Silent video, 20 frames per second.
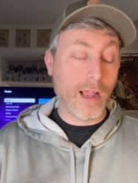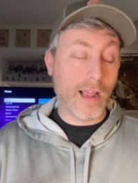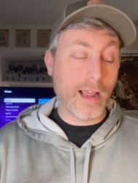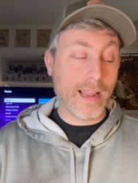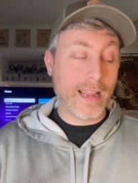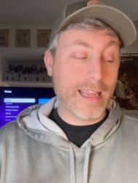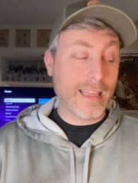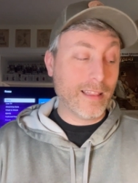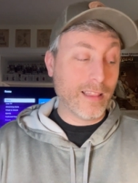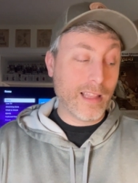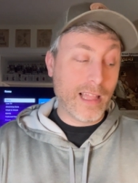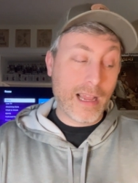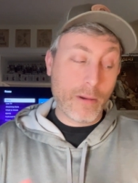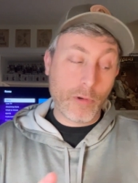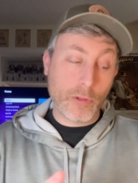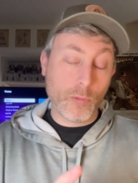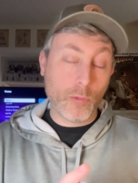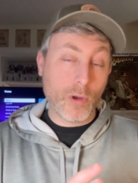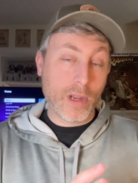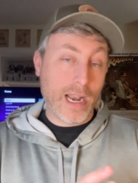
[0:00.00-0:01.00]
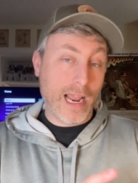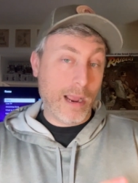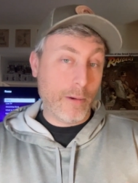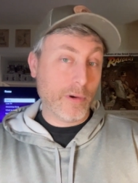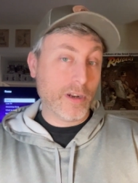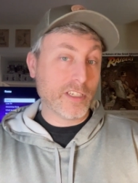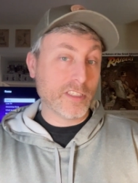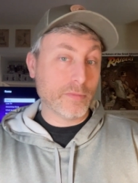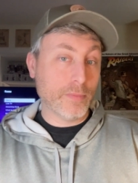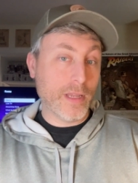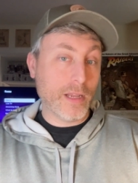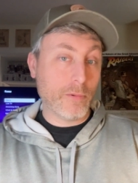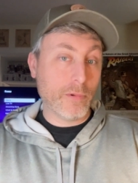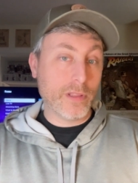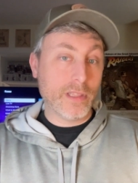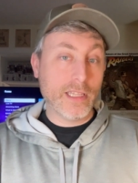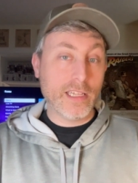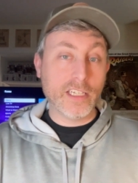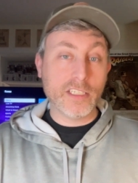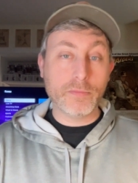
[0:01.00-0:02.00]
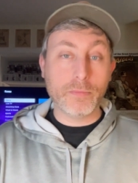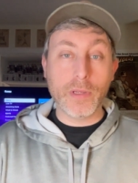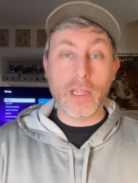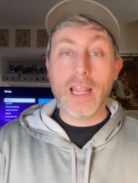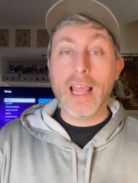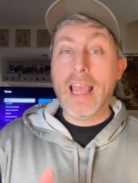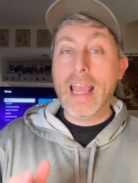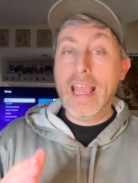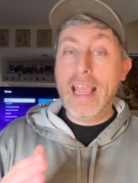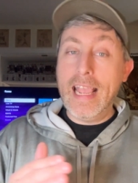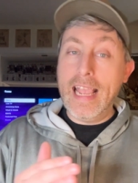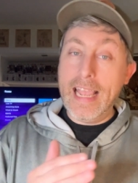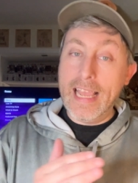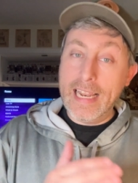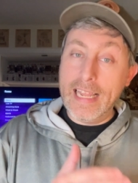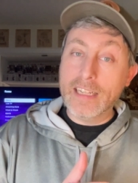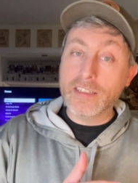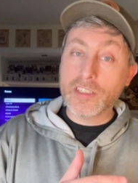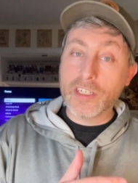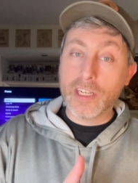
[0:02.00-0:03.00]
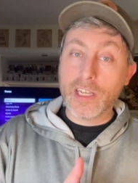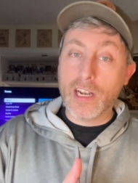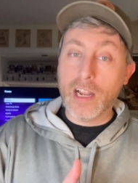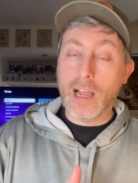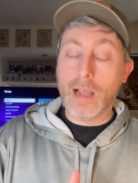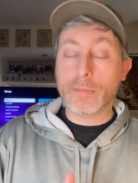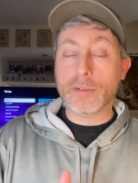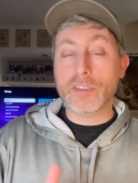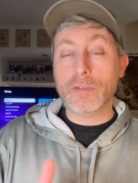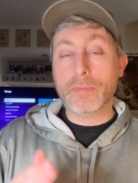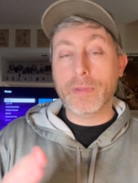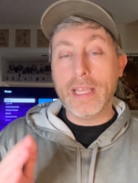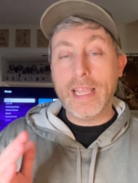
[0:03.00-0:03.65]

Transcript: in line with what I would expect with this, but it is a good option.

........

[ACTIVITY]: Minus its pictures, the full listing should be copied verbatim.

[ANSWER TO THE EXERCISE]:
Silent video, 20 frames per second.
[0:00.00-0:01.00]
[0:01.00-0:02.00]
[0:02.00-0:03.00]
[0:03.00-0:03.65]

Transcript: in line with what I would expect with this, but it is a good option.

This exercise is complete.